Intelligent Cloud — Part 2: A Deep Dive into the Architecture and Technical Details of INCL
Intelligent Cloud - Part 2: A Deep Dive into the Architecture and Technical Details of INCL
This article explores the technical details of INCL’s architecture, which consists of three components: INCL client, INCL backend, and job instance. Each component plays a vital role in providing a seamless and scalable deep learning training environment.
Workflow of Running an Experiment in INCL
INCL workflow involves three main steps. First, a user requests a job run, specifying the script and the required resources. Second, the job instance is provisioned by the backend, and the experiment code from the object storage is synced to block storage. Lastly, the job is run on the job instance, allowing users to monitor their experiments through a web UI.

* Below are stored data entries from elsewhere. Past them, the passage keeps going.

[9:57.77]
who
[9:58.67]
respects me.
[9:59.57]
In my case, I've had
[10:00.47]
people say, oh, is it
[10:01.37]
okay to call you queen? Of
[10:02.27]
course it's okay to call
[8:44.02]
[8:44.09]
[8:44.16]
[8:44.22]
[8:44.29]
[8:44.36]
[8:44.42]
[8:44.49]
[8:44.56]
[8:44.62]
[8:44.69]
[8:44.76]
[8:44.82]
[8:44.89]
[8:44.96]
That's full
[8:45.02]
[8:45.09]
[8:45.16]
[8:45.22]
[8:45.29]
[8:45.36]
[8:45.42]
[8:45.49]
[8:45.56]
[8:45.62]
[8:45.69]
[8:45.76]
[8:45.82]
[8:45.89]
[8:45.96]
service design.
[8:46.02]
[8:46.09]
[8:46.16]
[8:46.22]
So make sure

Key Components of the INCL Architecture
INCL Client
INCL client provides a user-friendly interface for visualizing training progress and results through metric graphs. The logging server, which consists of the API server, scheduler, job runner, and logging server components, handles real-time log and metric data.
Scheduler and Job Runner
The scheduler selects jobs from the queue based on resource usage and quotas and sends the selected job to job runner, which runs the job on a job instance.
Logging Server
The logging server handles log and metric data in real-time, providing a smooth training experience for users.
Job Instance
A job instance is a virtual machine that runs the requested job, allowing users to log configuration details, experiment metrics, and model artifacts. INCL offers three types of storage available: object storage, block storage, and file storage, which store all training data and are mounted to the job instance as a network file system.
By leveraging these components, INCL provides a powerful and flexible training environment for deep learning practitioners.